A human rights activist, Tanya O’Carroll, managed to force the Meta social media giant not to use her data for targeted advertising. The agreement is contained in an individual challenge which it has filed against the monitoring and profiling of Meta Back in 2022.
O’Carroll had argued that a legal right to oppose the use of personal data for direct marketing contained in the data protection law of the United Kingdom (and the EU), as well as an unskilled right that personal data will no longer be processed for such a purpose if user objects, meant that META must respect its objection and stop the follow-up and profiling to serve its Advantage.
Meta refuted this – saying that her “personalized ads” are not direct marketing. The case was to be heard on Monday before the English High Court, but the regulations put an end to legal action.
For O’Carroll, it is an individual victory: Meta must stop using its data for targeting ads when it uses its services. She also thinks that the regulations establish a precedent which should allow others to practice with confidence the same right to oppose direct marketing in order to force the technology giant to respect their privacy.
Addressing Techcrunch on the result, O’Carroll explained that it had essentially little choice to accept the regulations once Meta accepted what her legal action had asked (that is to say, not processing her data for targeted announcements). If it had proceeded and the dispute had failed, it could have faced substantial costs, she told us.

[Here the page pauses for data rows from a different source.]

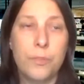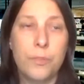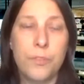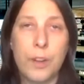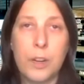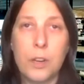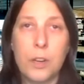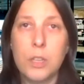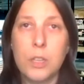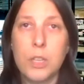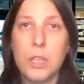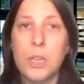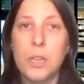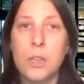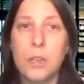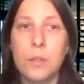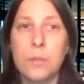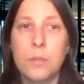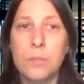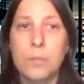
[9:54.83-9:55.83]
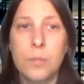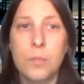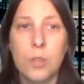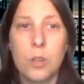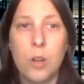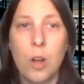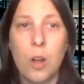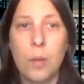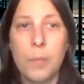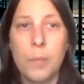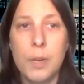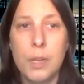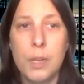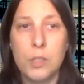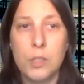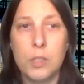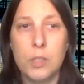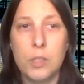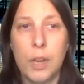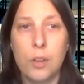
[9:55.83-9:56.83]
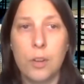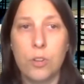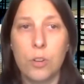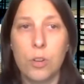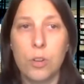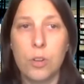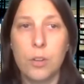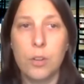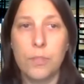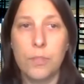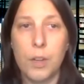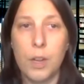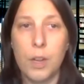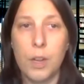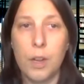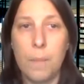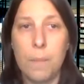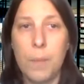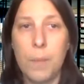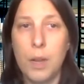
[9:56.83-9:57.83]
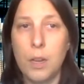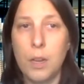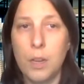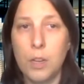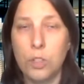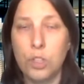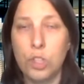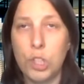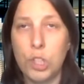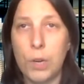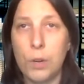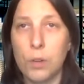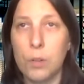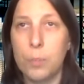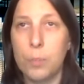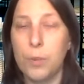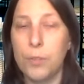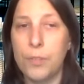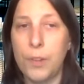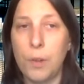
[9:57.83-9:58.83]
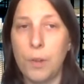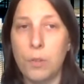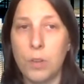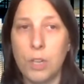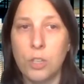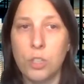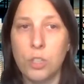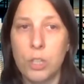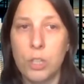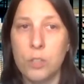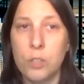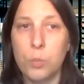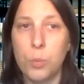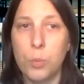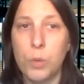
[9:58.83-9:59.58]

fairly common and standard of many charitable foundations.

“It’s a bittersweet victory,” she said. “Many ways, I realized what I decided to achieve – which is to prove that the right to object exists, to prove that it applies exactly to a meta business model and many other companies on the Internet – that targeted advertising is, in fact, direct marketing.
“And I think I have noted This is the case. But, of course, it is not determined in law. Mesa did not have to accept responsibility – they can therefore still say that they settled with an individual in this case. »»

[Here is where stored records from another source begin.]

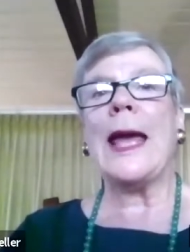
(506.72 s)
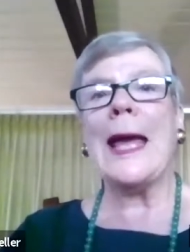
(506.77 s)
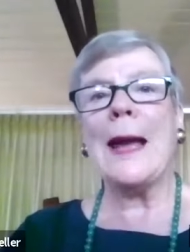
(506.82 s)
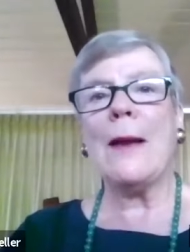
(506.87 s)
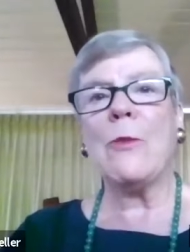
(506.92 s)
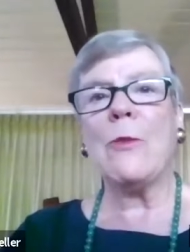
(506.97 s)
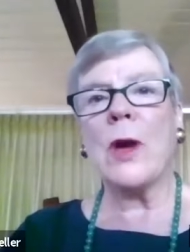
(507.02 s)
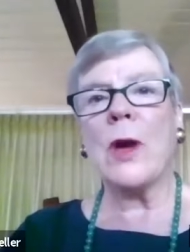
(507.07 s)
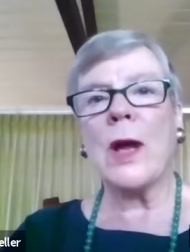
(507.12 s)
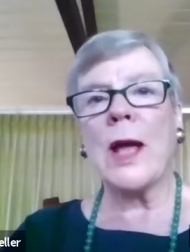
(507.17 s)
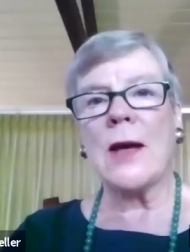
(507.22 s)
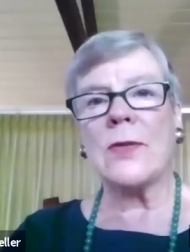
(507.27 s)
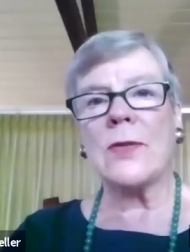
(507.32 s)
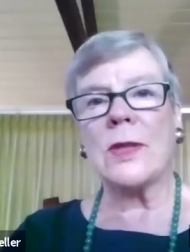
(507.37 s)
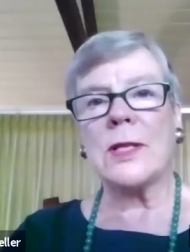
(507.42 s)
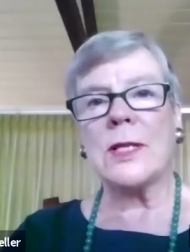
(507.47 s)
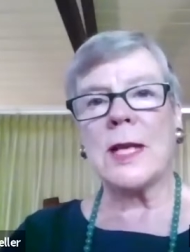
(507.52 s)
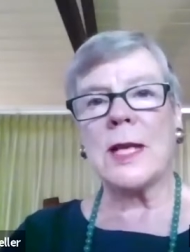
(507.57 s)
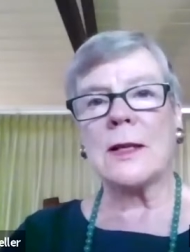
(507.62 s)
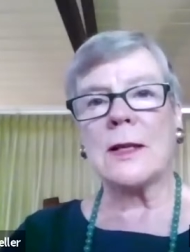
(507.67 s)
hammering out
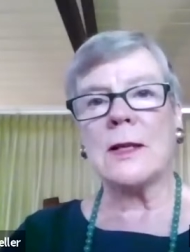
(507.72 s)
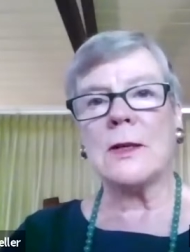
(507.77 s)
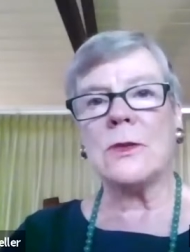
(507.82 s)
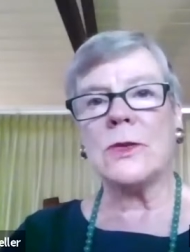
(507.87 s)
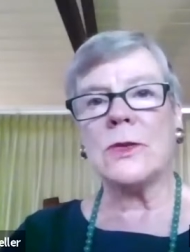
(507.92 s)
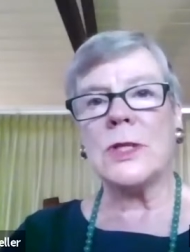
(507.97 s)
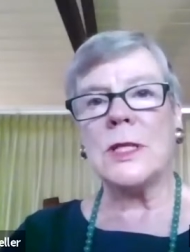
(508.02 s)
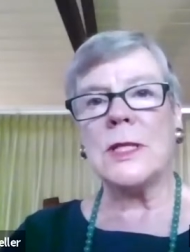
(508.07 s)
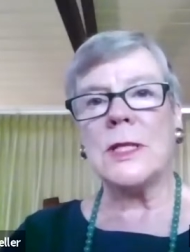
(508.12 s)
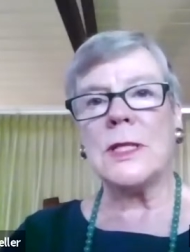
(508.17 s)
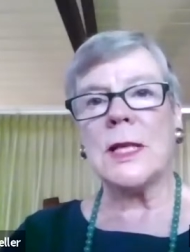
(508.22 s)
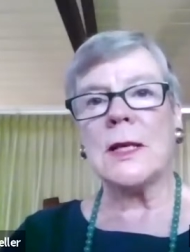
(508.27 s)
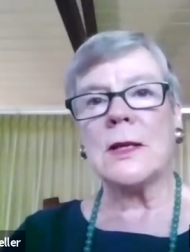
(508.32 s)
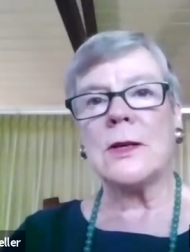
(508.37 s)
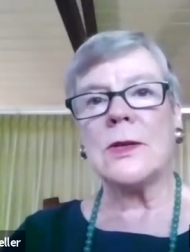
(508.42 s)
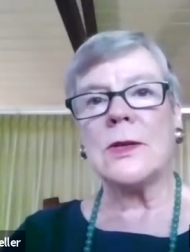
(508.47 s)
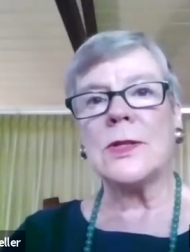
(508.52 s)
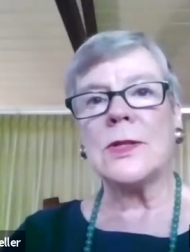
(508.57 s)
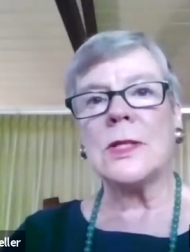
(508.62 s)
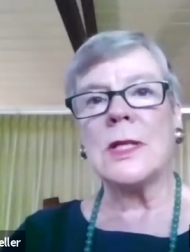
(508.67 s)
the technical
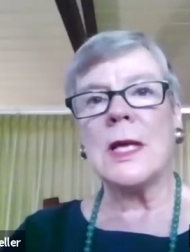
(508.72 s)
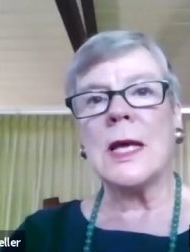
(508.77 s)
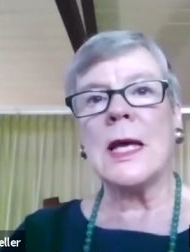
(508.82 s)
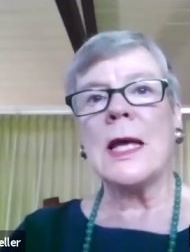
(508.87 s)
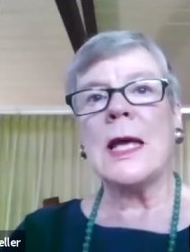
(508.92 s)
details,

Although the EU has long set up complete legal protections for people’s information, such as General Data Protection Regulation (GDPR) – the legal challenge of the UK data protection law, the application of these confidentiality laws against advertising models for monitoring surveillance such as that of META operations has proven a pause and a frustrated fact.

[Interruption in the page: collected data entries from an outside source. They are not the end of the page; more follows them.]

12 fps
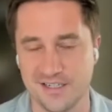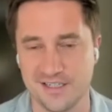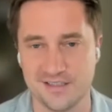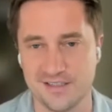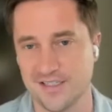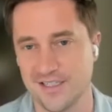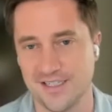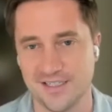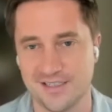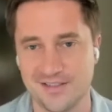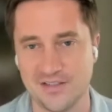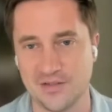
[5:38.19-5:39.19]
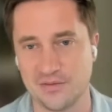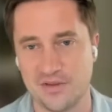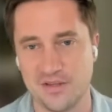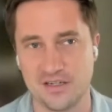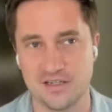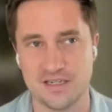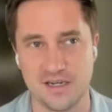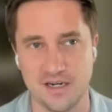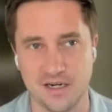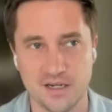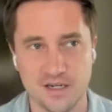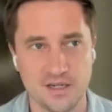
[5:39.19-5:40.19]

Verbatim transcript: and uh, you know things like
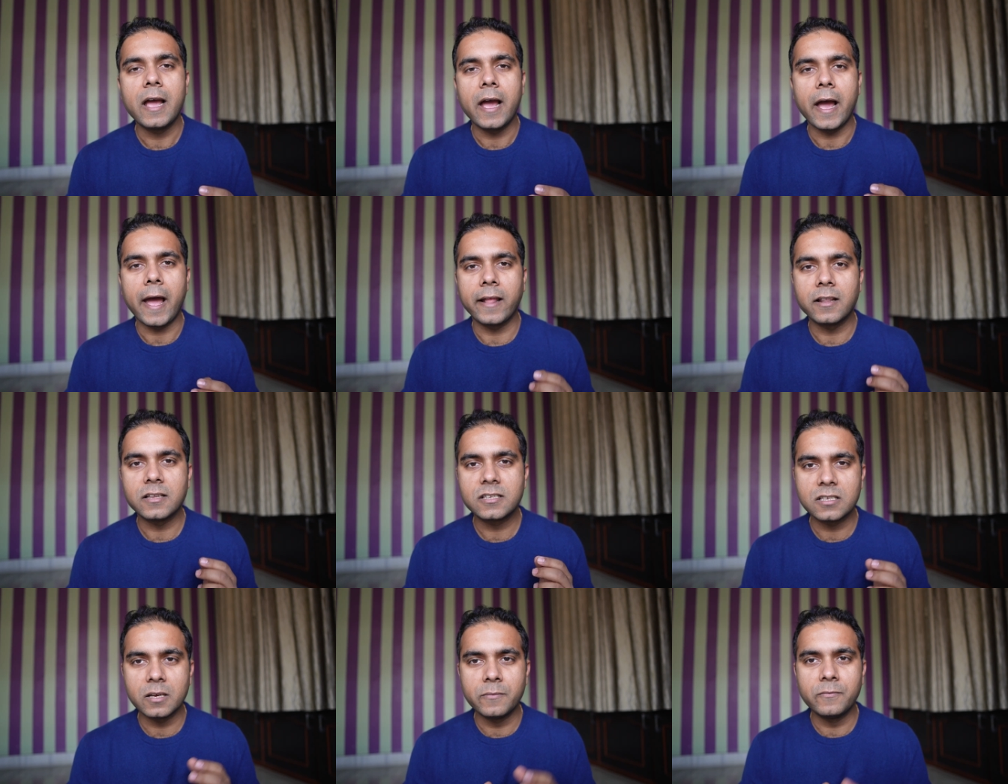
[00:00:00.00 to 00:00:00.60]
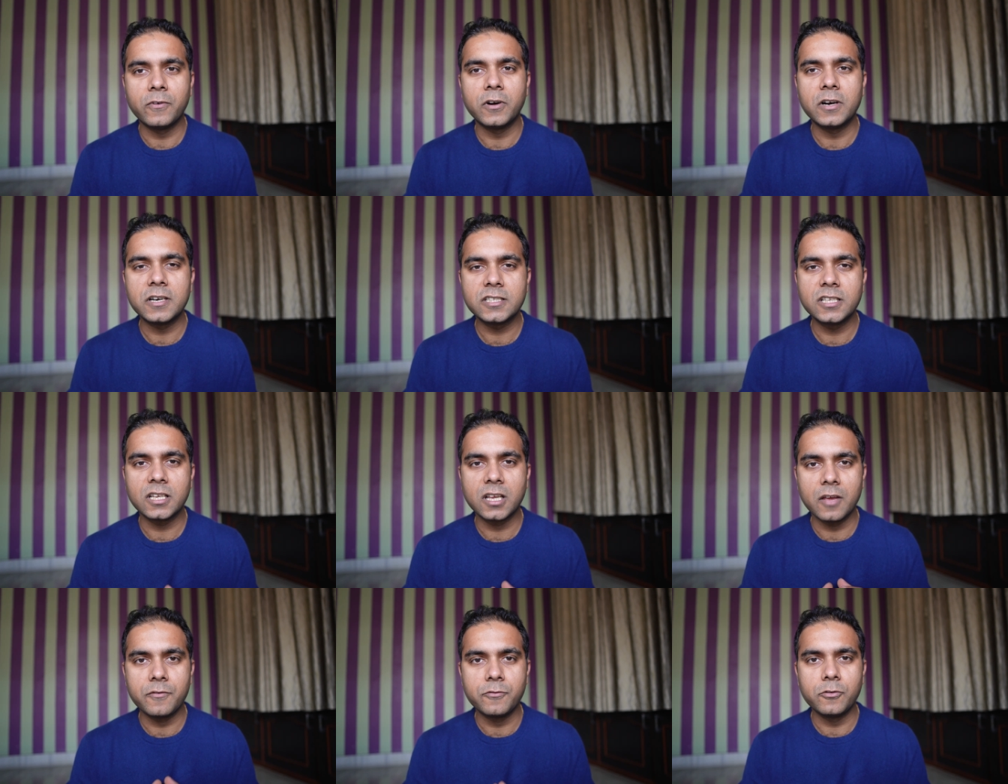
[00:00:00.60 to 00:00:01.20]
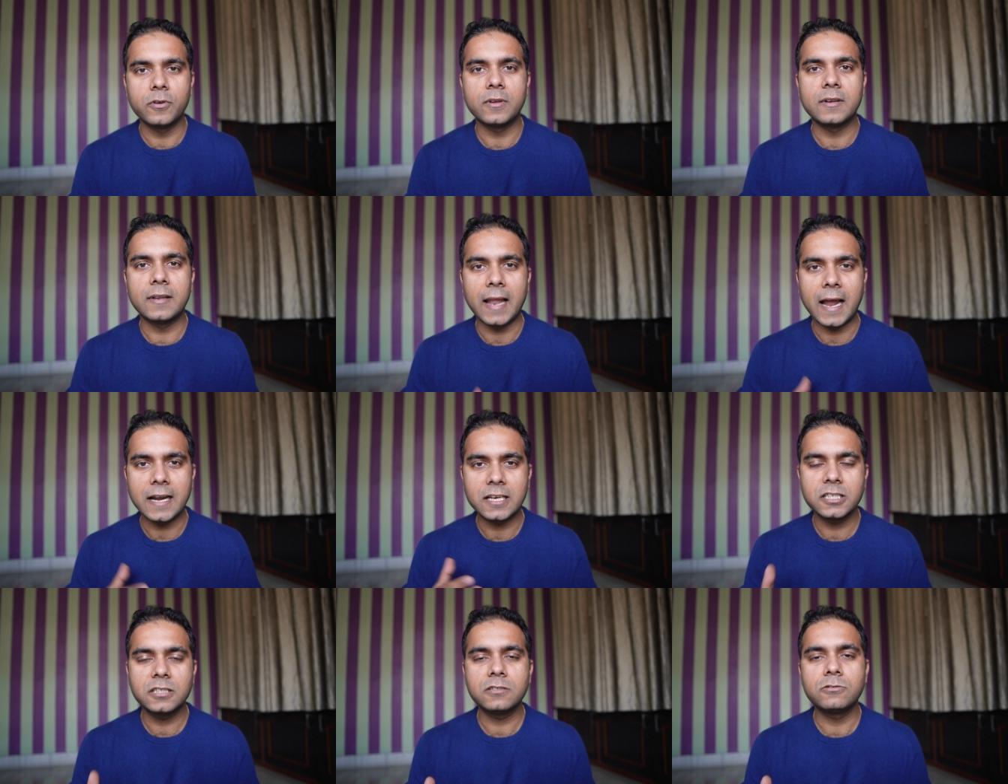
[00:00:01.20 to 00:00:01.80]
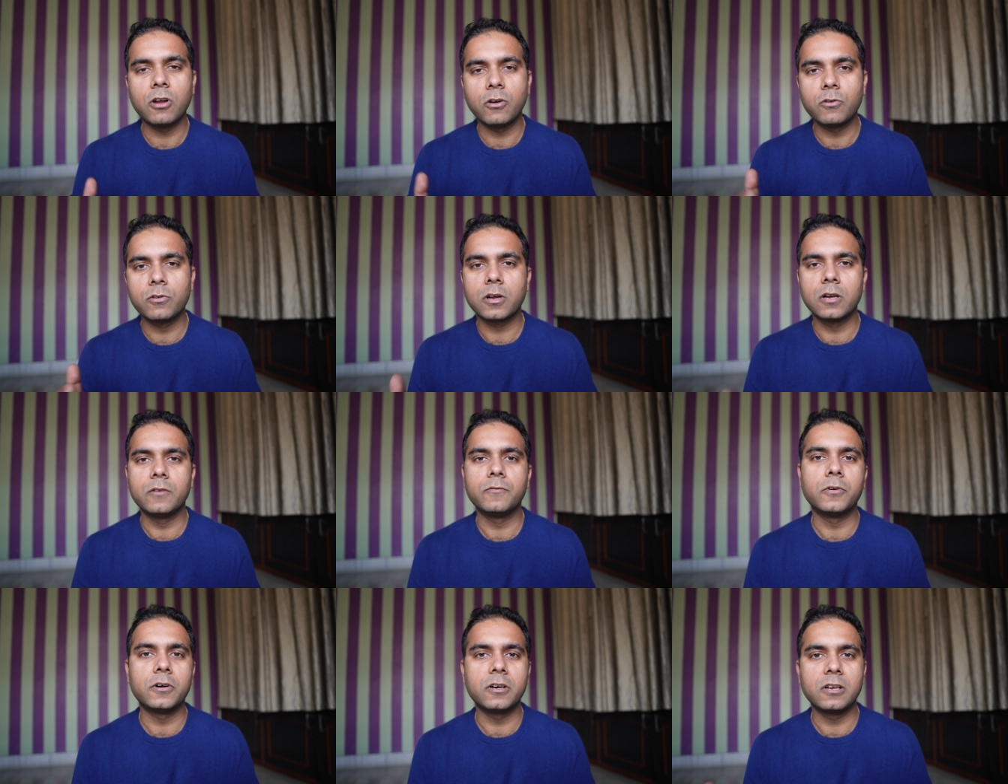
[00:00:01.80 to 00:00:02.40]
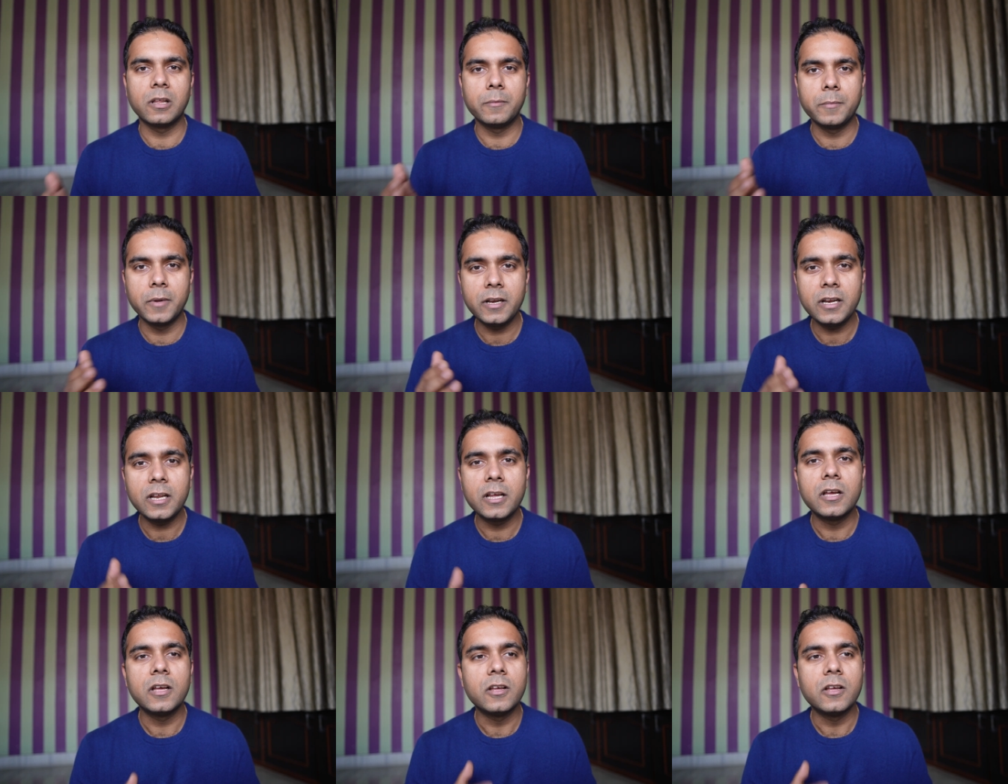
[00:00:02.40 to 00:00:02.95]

and some words they give you in Latin, you have to convert them in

Years of regulatory regulation have played compared to several complaints from the RGPD concerning the company since the entry into force of the regime in May 2018.
And while Meta has accumulated a number of RGPD fines – including Some of the most important confidentiality fines for technology – Its commercial surveillance model without basic consent has proven more difficult to move. Although there are signs that implementation action East Finally blunt to this position in Europe. And the example of O’Carroll stresses that the boost to confidentiality is possible.
“What gives me hope is that ICO [U.K.’s Information Commissioner’s Office] I intervened on the case and did very clearly – and incredibly convincing and convincing – with me, “added O’Carroll, suggesting that other Meta users who also take measures to oppose their processing of their data may have a stronger chance than the ICO intervenes to support them if Meta refuses their requests now.
That said, she thinks that the company will now go to a “pay or consent»Model in the United Kingdom – which is the legal basis where it moved to the EU last year. This obliges users to consent to monitoring and profiling or meta meta to access the versions without advertising its services.
O’Carroll said that she was unable to disclose all the details of access without follow -up, Meta would provide in her case, but she confirmed that she would not have to pay meta.